Is this what passes for “science” these days? Yikes.
The piece goes on to generously offer that it’s okay to have favourites, that there’s a difference between “love” and “favoritism”, that having a favourite is normal, and it’s better to be conscious of it and watch your parenting than it is to be in denial. Just make sure to rotate your favourites.
Thanks, New York Times – that was earth-shattering. So was this tip, for parents who have do have favourites: “You’ve got to find something you appreciate about each child and build on that.”
Doesn’t that sound like advice you give to a colleague? “You have to work with Bonnie, I know she’s difficult. Just find something you like and focus on it.”

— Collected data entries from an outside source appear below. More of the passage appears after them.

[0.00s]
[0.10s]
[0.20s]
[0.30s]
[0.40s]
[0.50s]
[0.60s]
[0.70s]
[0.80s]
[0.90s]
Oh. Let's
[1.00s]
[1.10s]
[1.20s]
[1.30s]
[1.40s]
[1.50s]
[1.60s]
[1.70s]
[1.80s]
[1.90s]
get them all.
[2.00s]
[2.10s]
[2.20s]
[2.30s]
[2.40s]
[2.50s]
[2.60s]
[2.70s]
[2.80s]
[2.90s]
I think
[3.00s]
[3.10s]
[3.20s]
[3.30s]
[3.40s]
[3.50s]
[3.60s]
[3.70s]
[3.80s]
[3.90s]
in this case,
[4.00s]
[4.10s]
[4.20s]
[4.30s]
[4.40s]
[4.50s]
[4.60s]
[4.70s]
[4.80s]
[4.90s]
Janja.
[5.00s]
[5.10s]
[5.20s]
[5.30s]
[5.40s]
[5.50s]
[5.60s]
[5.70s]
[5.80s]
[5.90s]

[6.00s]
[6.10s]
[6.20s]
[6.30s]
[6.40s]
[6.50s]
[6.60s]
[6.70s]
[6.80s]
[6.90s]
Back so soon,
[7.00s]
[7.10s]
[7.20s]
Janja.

Well, readers: I’m not going to tell you it’s “okay”, or that it’s “normal”. Nope. If you have a “favourite” – the kind of “favourite” who drives your other kids to see a pediatrician for their behavioural problems – you need to do some serious work on yourself.

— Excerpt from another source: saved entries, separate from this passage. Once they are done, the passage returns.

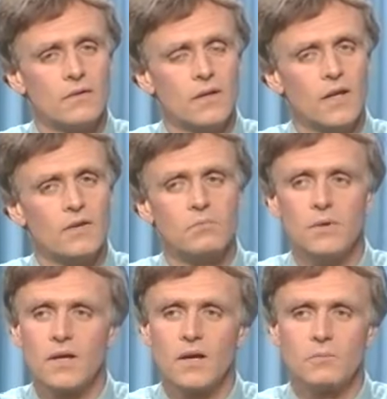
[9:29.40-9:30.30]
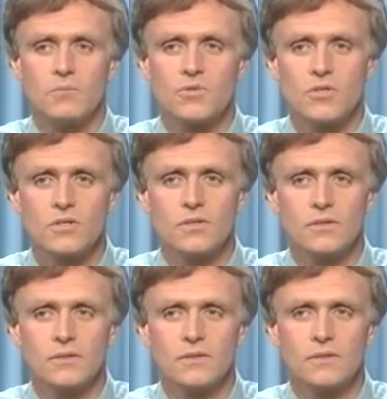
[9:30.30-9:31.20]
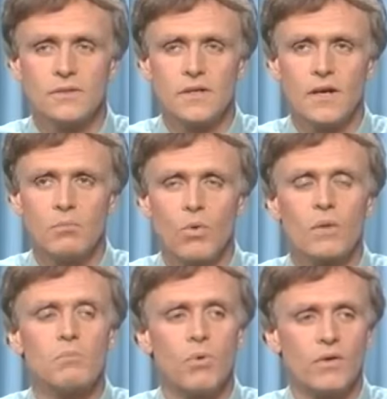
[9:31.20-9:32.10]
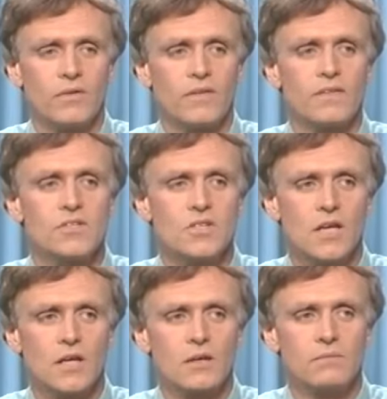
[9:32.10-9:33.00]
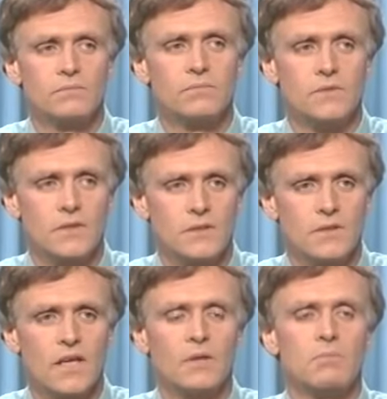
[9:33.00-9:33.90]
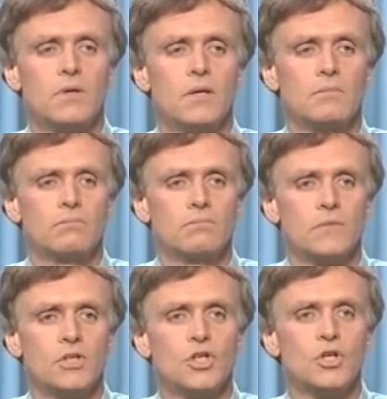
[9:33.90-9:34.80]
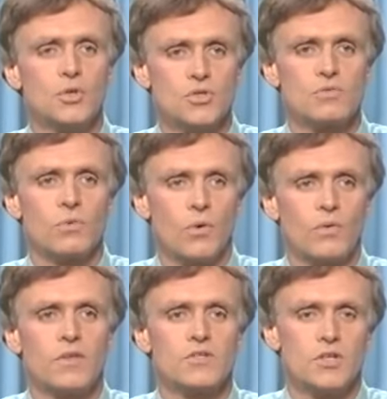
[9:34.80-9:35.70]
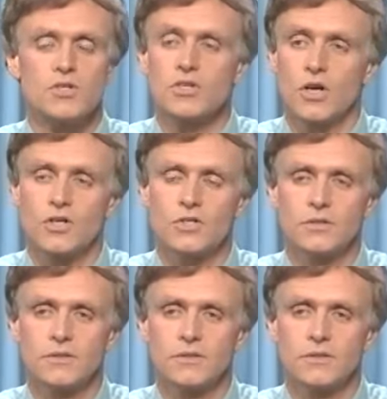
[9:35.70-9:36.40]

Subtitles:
it becomes more important that the skin can be used for this discharge.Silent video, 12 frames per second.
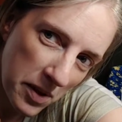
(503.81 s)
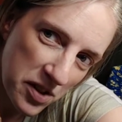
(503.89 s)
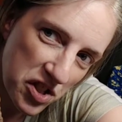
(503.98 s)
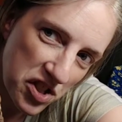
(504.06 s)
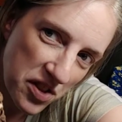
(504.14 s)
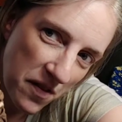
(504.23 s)
It's
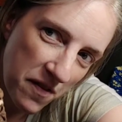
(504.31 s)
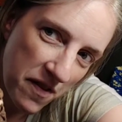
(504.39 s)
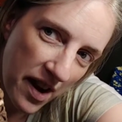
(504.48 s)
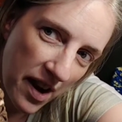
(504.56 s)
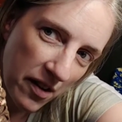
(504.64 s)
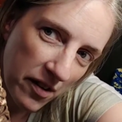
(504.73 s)
just a
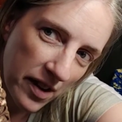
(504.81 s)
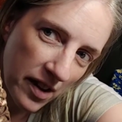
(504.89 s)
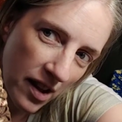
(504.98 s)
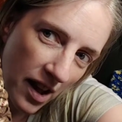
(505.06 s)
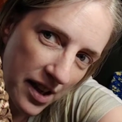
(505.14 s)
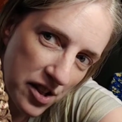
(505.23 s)
very
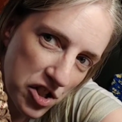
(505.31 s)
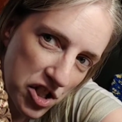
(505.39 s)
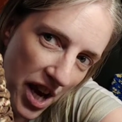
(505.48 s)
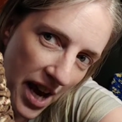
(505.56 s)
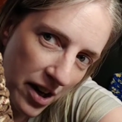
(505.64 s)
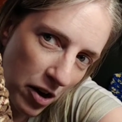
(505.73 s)
light
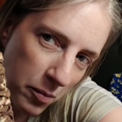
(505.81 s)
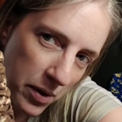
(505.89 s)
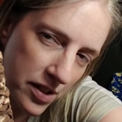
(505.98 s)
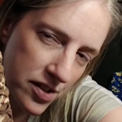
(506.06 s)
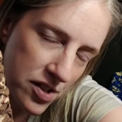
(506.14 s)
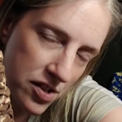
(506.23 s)
shadow, but
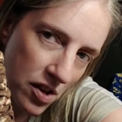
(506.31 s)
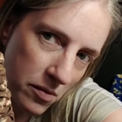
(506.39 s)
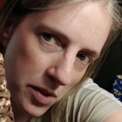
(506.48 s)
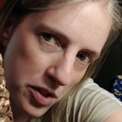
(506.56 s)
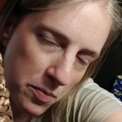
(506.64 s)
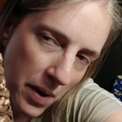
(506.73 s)
it's so
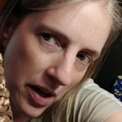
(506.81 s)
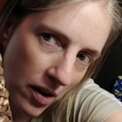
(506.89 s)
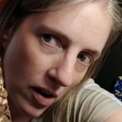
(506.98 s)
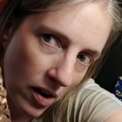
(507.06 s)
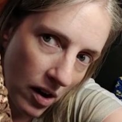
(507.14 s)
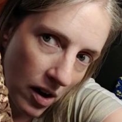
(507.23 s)
much
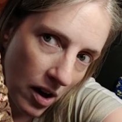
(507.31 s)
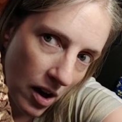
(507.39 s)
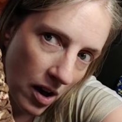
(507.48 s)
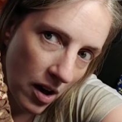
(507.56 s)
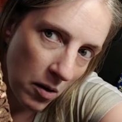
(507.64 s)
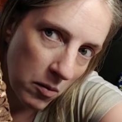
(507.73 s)
better
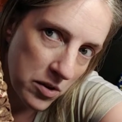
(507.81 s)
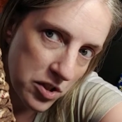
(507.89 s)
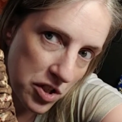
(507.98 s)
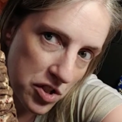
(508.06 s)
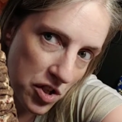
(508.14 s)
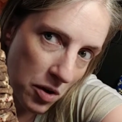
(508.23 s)
with
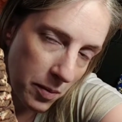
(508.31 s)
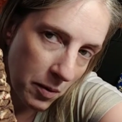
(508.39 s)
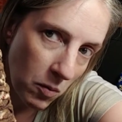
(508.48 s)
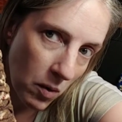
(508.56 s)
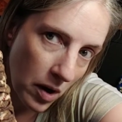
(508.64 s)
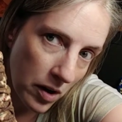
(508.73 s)
just soap and
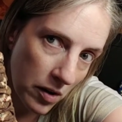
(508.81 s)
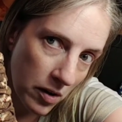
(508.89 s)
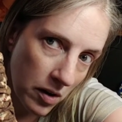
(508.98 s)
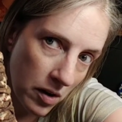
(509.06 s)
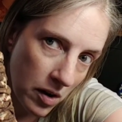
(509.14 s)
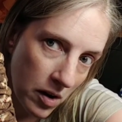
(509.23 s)
water.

As a small child, I always knew who my mother’s favourite was. I remember feeling so angry and sad – angry at my sister, and sad that it wasn’t me. Even now, I have to catch myself; the scars linger. I’m sure it hurt not only me, but my sister too – she is a lovely, funny person.
As an adolescent, I remember being so disappointed to see how my grandmother treated her favourite over my father.
My mother and grandmother had some very good qualities, but in their parental favouritism, they were weak and undisciplined.
My father, though? Nope – never had a favourite.
I called one of my sisters: “Do you think Dad had a favourite?”
Sister 1: “No, I’ve never felt that way. I think he’s been closer to different children at different times, but I’ve never felt he had a favourite.”
I called another, with the same question.
Sister 2: “No, never. I’ve never felt that way.”
So I called the man himself. My father has many, many flaws, but parental favouritism is not one of them: “How did you do it?”
My dad: “Really? You really want to know?”
Yes. “I saw my parents, with their favourites, and I knew I didn’t want that – I didn’t want that for my children. So I thought about love and what that means. I’m a secular kind of guy, I’m about as far from Jesus as you can get, but I read about love in the Bible, and I thought about what that meant, and I tried very hard to live that and love each of you as best I could.”
And he did. Even today, when he praises one of my siblings or extols my sisters’ career choices, or brags about my husband (and not me), while I might feel embarrassed (or think he’s laying it on a little too thick), I don’t think he favours them. I get frustrated with him, sure – and about other things, I am often angry. There are times he’s treated us differently, too. It hasn’t been all equal – he’s rescued some of us from rough patches more than others – he’s made mistakes, for sure. But in my heart, I don’t believe he has a favourite.
So, it is possible.
Love is patient and kind; it always protects, always trusts, always hopes, and always perseveres.
And, hopefully, this will be the only time where I refute a “scientist” with the Bible.